▸ TASK DESCRIPTION
If a line in the data below includes the string "video", please return a copy of it.

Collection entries
**********

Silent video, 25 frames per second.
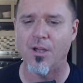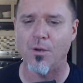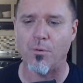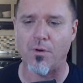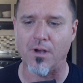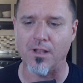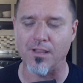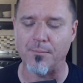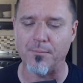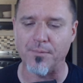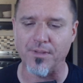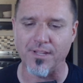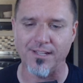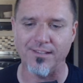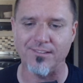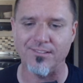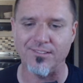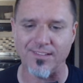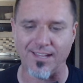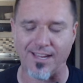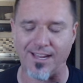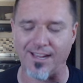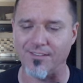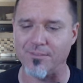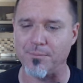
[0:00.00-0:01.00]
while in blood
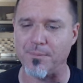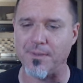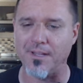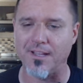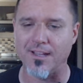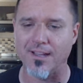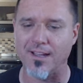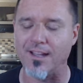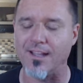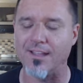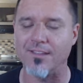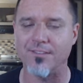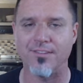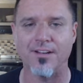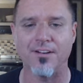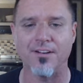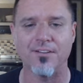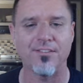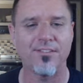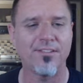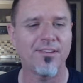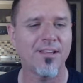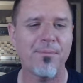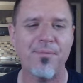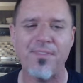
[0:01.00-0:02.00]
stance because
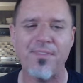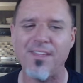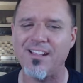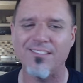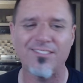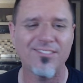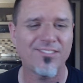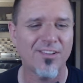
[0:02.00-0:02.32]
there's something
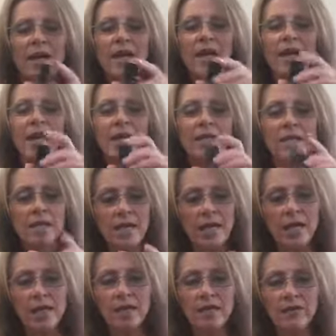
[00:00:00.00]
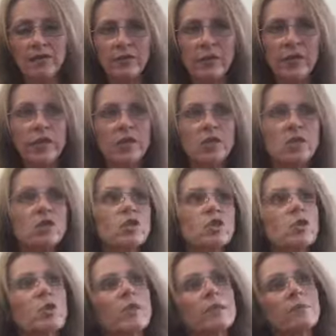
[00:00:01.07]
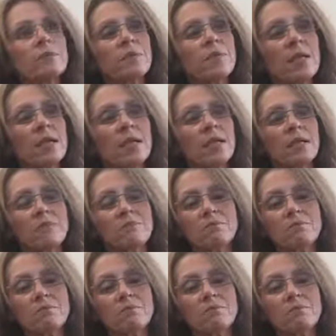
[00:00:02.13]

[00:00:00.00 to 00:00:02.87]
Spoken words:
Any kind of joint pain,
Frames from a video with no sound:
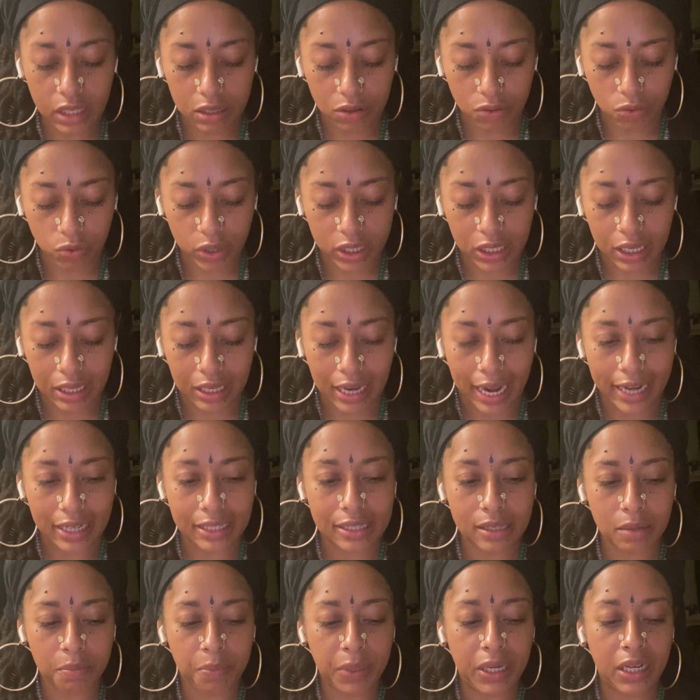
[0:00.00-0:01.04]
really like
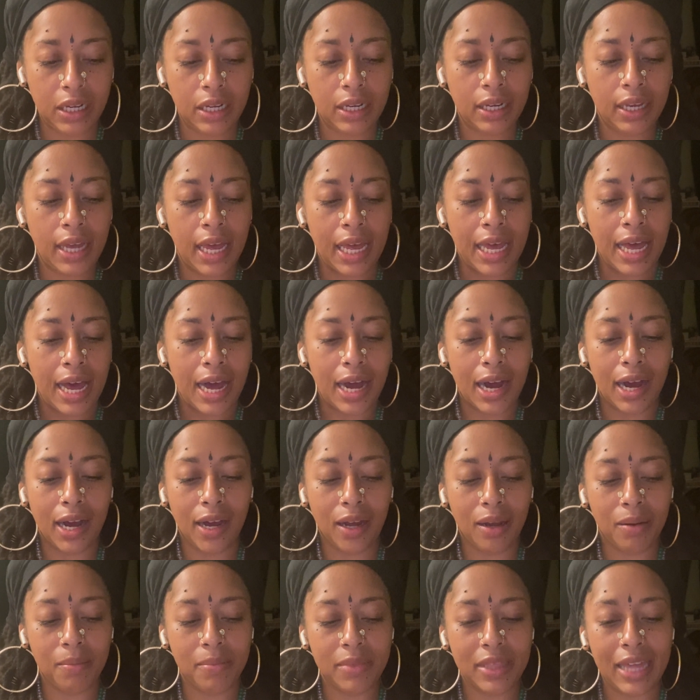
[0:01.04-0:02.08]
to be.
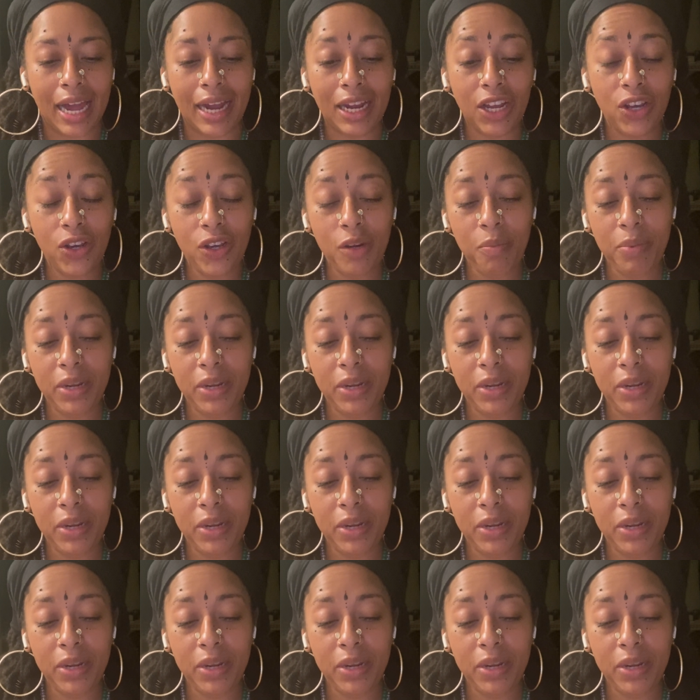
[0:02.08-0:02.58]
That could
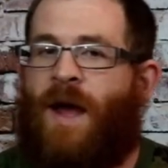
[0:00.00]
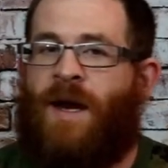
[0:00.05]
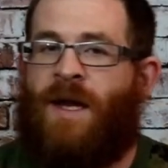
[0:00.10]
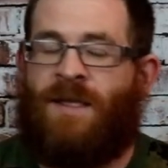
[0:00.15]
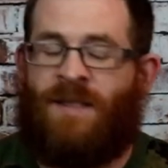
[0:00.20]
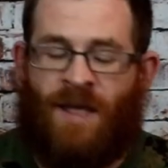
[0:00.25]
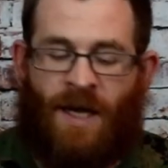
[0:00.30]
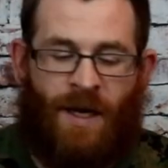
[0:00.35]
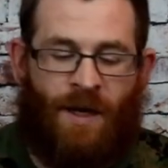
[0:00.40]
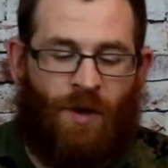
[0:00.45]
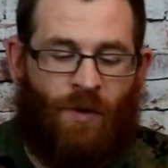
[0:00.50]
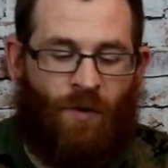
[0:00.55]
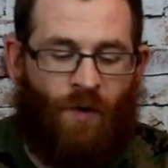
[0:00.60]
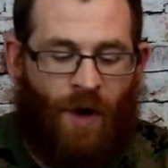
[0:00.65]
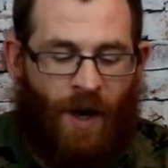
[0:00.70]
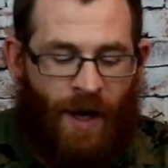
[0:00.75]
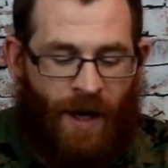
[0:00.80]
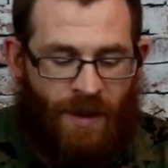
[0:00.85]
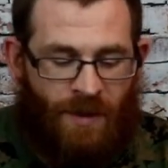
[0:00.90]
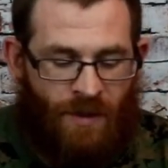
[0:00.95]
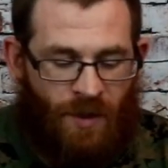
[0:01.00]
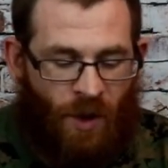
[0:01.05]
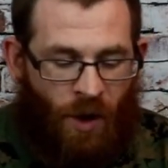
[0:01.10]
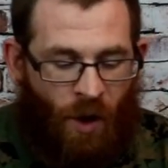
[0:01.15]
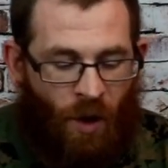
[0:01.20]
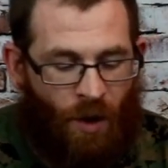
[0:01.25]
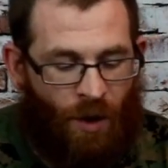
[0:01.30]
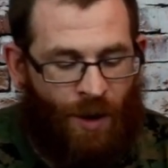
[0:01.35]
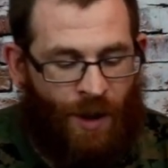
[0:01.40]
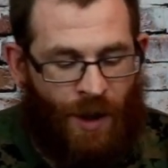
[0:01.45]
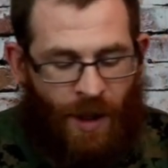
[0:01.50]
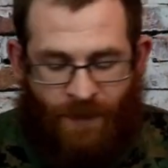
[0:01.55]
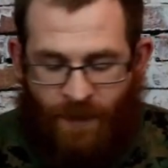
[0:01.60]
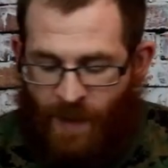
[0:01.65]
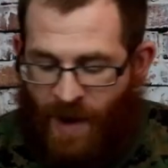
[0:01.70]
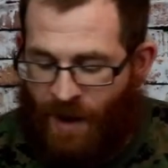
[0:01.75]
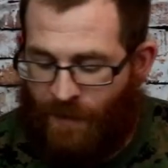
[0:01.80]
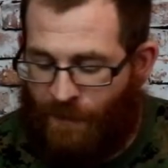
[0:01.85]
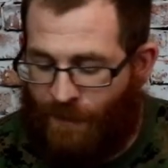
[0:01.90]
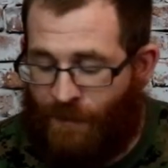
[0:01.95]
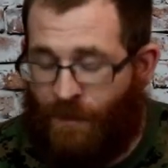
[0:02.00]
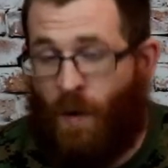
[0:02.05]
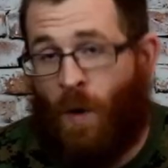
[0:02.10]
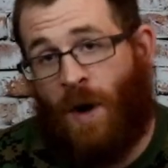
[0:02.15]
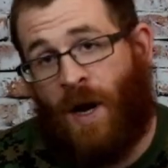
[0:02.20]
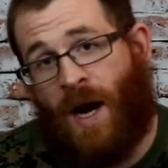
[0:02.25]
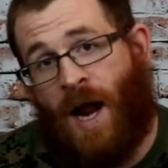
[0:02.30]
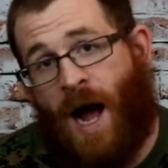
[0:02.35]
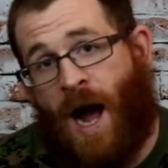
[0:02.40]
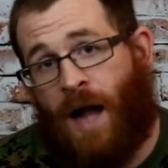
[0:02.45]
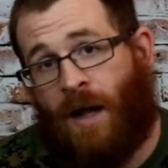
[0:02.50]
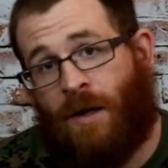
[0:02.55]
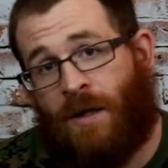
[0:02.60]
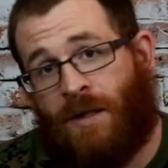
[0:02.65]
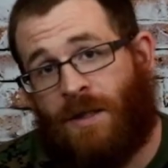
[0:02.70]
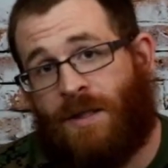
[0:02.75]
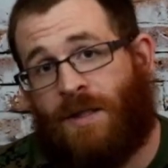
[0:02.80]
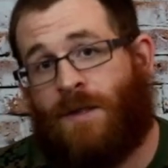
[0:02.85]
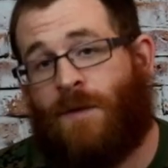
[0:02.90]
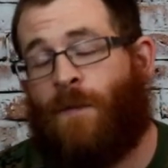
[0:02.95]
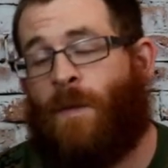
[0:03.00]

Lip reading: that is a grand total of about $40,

**********

▸ RESULT OF THIS TASK
Silent video, 25 frames per second.
Frames from a video with no sound:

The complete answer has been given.